Pour les productions sud-gauloises, l’adhérence de l’engobe sur la pâte est forte, ce qui constitue un critère de solidité et de qualité. Étant donné la vitrification partielle de la pâte, la relaxation des contraintes s’exerce différemment entre l’engobe et cette dernière, et engendre l’apparition de microfissures perpendiculaires au plan de l’interface. Ces microfissures sont présentes dans tous les échantillons que nous avons observés, y compris ceux de très bonne qualité. Ce phénomène est donc général à toutes les sigillées, dont la pâte est partiellement vitrifiée.

Le démarrage des productions sud-gauloises s’est donc accompagné d’une modification au niveau de la composition des vernis, qui a entraîné des variations de leur microstructure. Ces modifications influent directement sur la qualité esthétique et la résistance mécanique des engobes, mais également indirectement sur leur adhérence avec la pâte. Tandis que les productions italiques se singularisent par un engobe qui se décolle facilement, les vernis des productions sud-gauloises plus résistants, et pour la plupart, plus rouges et brillants, présentent toutefois des microfissures en surface pouvant parfois en altérer l’aspect.
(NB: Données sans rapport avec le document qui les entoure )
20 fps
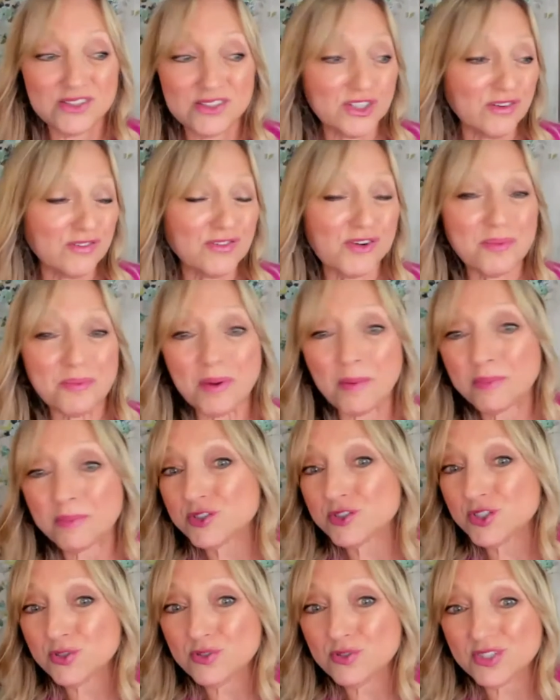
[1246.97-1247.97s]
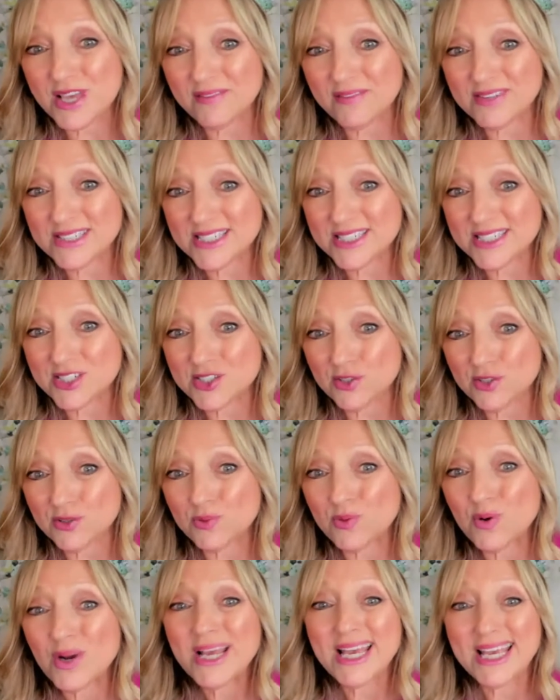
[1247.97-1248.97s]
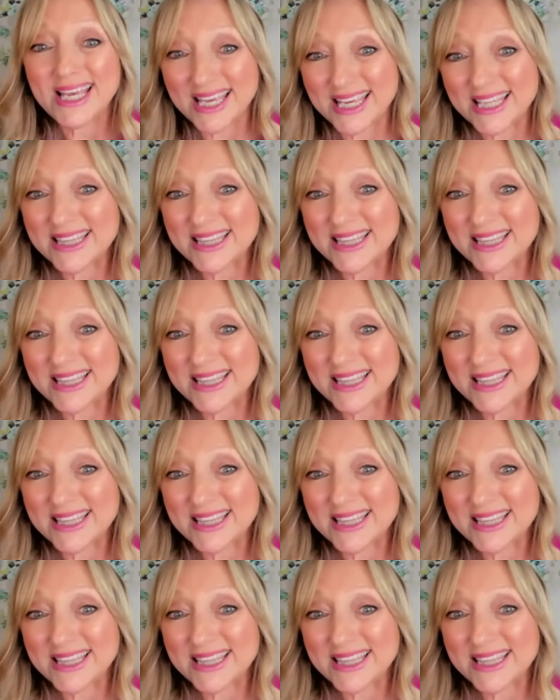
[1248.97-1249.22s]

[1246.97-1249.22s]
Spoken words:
from number 272 in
Pour tous les ateliers de sigillées sud-gaulois étudiés, on constate l’emploi systématique d’un engobe pauvre en magnésium. Pourtant toutes les argiles prélevées dans des niveaux compatibles (permo-triasiques), aux environ des ateliers de La Graufesenque, d’Espalion et de Montans, présentent des teneurs en magnésium plus importantes, plus proches des engobes italiques. Se pose alors la question de l’origine de ce déficit en magnésium. Deux hypothèses sont envisageables : soit cette caractéristique est naturelle et propre à certains gisements, soit c'est une conséquence directe du processus adopté pour la préparation des engobes. Dans le premier cas, cela implique une recherche systématique d'argiles exemptes de magnésium qui, si on se base sur nos investigations géologiques, semblent très rares. On aurait alors affaire à une sélection adoptée volontairement par tous, et basée sur des critères difficilement identifiables. La deuxième supposition impliquerait plutôt une spécificité dans la préparation des engobes, commune à tous les ateliers sud-gaulois. Nous reviendrons sur ces hypothèses et leur implication dans le contexte historique dans la conclusion générale, l’étude des productions précoces de La Graufesenque et de Montans, évoquée au chapitre V (p 213), apportant des éléments de réponse. Elle montre, en effet, que leurs engobes aussi différentes soit-elles, se caractérisent également par de faibles teneurs en magnésium.

Quelle que soit l’origine de ce déficit en magnésium, il est clair, en tout cas, qu’un procédé ou une sélection particulière a bien été adopté par tous les ateliers de sigillées sud- gaulois, cette modification par rapport aux produits italiques conduisant à la fabrication d’un produit de meilleure qualité.